UM EQUÍVOCO POUCO COMPREENSÍVEL

Segundo o Público, a Maternidade Alfredo da Costa pede aos utentes donativos que possam minorar os efeitos da contenção orçamental.
O director do hospital justifica a medida com as necessidades, naturalmente, e com o facto de em algumas instituições estrangeiras da mesma natureza também se fazer um apelo aos donativos dos utentes.
Poderíamos tentar ver uma medida pedagógica e preventiva nesta iniciativa. Isto é, destinando-se esta unidade a prestar cuidados envolvendo bebés o apelo a donativos estimula precocemente a solidariedade ou mesmo o hábito das contribuições para o estado, por vezes chamadas impostos. Pode ser essa a intenção.
A questão é, no entanto, grave e envolve um equívoco. As dádivas que algumas instituições estrangeiras solicitam não são destinadas a minimizar cortes orçamentais mas a criar folgas orçamentais que permitam benefícios à instituição e ao bem estar e à comodidade de quem a utiliza e não aos custos do cumprimento eficaz da missão, esses não podem estar sujeitos a donativos.

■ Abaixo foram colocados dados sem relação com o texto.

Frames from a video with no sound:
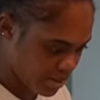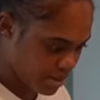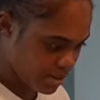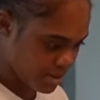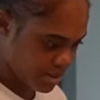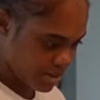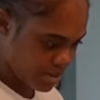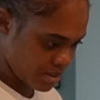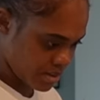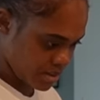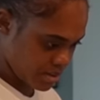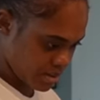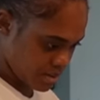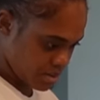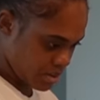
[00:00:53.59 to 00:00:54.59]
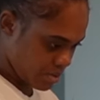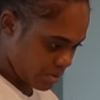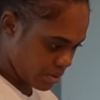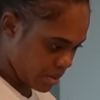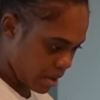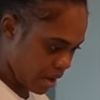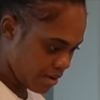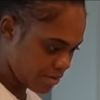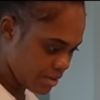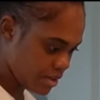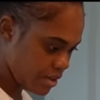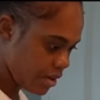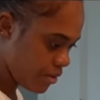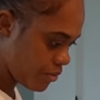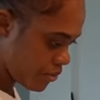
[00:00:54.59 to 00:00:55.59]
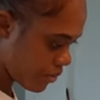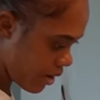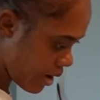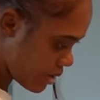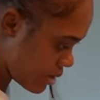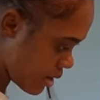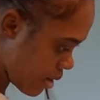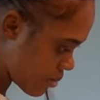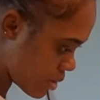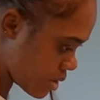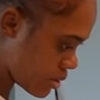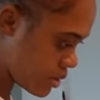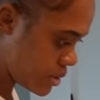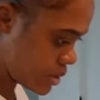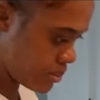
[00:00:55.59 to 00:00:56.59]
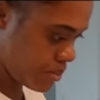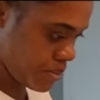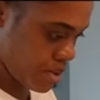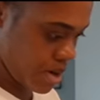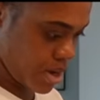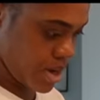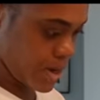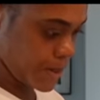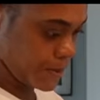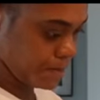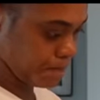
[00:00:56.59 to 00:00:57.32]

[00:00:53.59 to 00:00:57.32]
Yeah, catch have enough right here. I'm gonna spray.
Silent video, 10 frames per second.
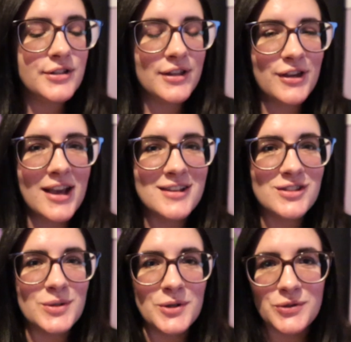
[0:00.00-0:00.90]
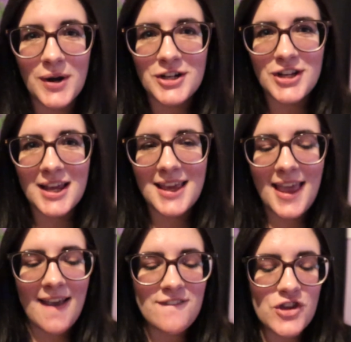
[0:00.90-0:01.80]
thank you guys so much for watching.
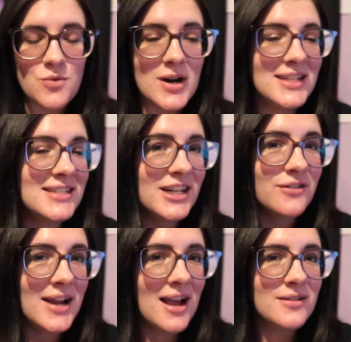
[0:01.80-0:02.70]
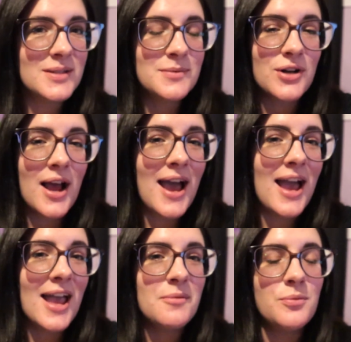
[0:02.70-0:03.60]
If you want to stick around,
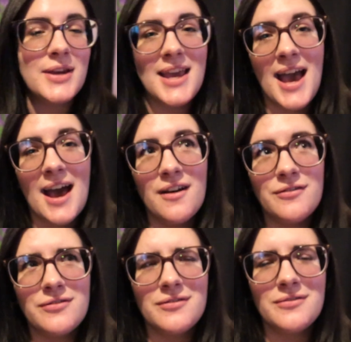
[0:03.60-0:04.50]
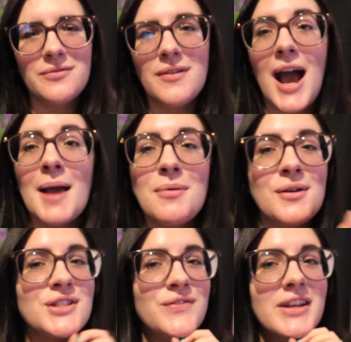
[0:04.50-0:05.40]
subscribe. I
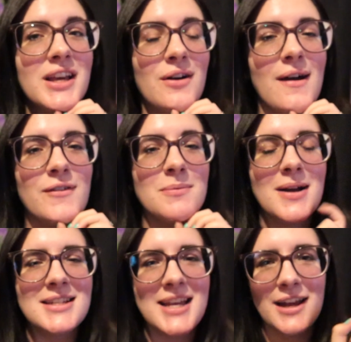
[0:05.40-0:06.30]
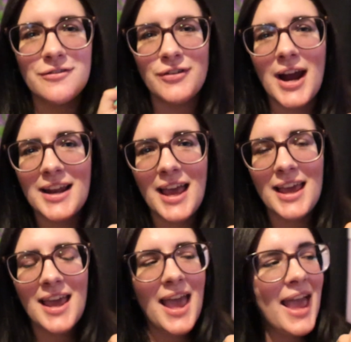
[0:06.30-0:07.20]
post a video every Monday and
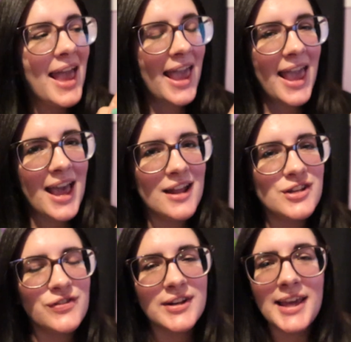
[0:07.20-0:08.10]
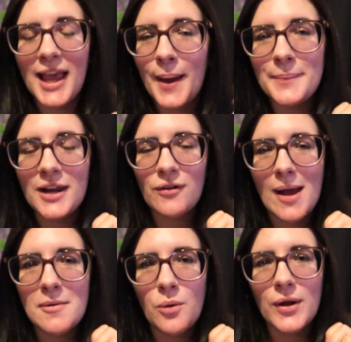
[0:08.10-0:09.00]
Friday. And for Camp
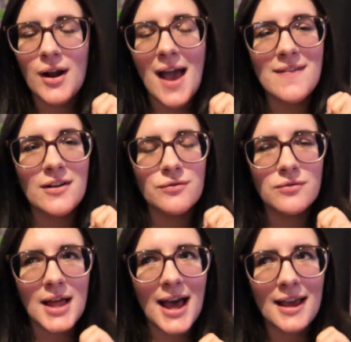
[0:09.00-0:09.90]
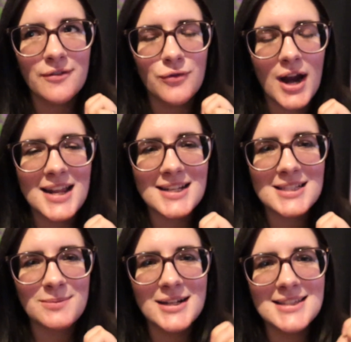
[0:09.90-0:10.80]
NaNoWriMo, we are having live writing
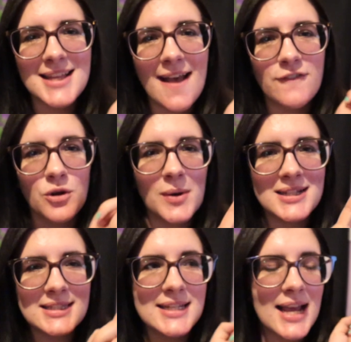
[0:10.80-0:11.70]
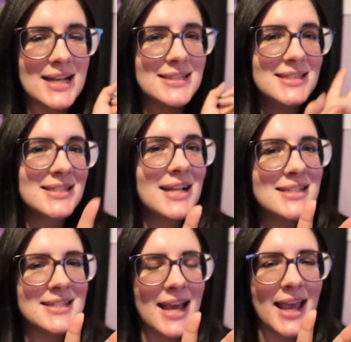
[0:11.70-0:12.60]
sprints every Wednesday and
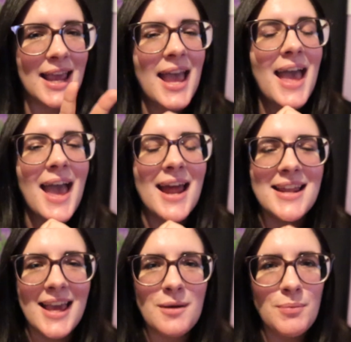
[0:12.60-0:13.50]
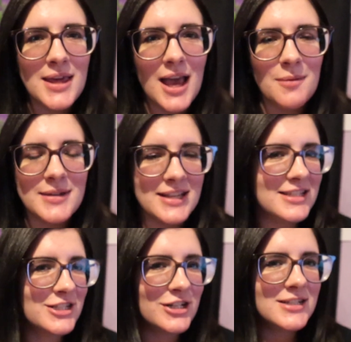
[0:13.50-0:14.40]
Sunday at 8 p.m.
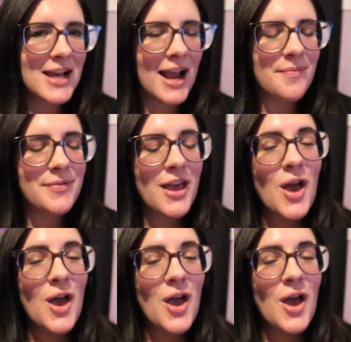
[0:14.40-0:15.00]
Eastern Time.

Para além disso, um serviço público de natureza gratuita não pode deixar instalar a dúvida de que a qualidade dos cuidados de saúde que se vão solicitar pode de alguma forma estar associada ao donativo que é sugerido no acto da marcação da consulta.
Há situações que apesar de bem intencionadas não podem, não devem, acontecer.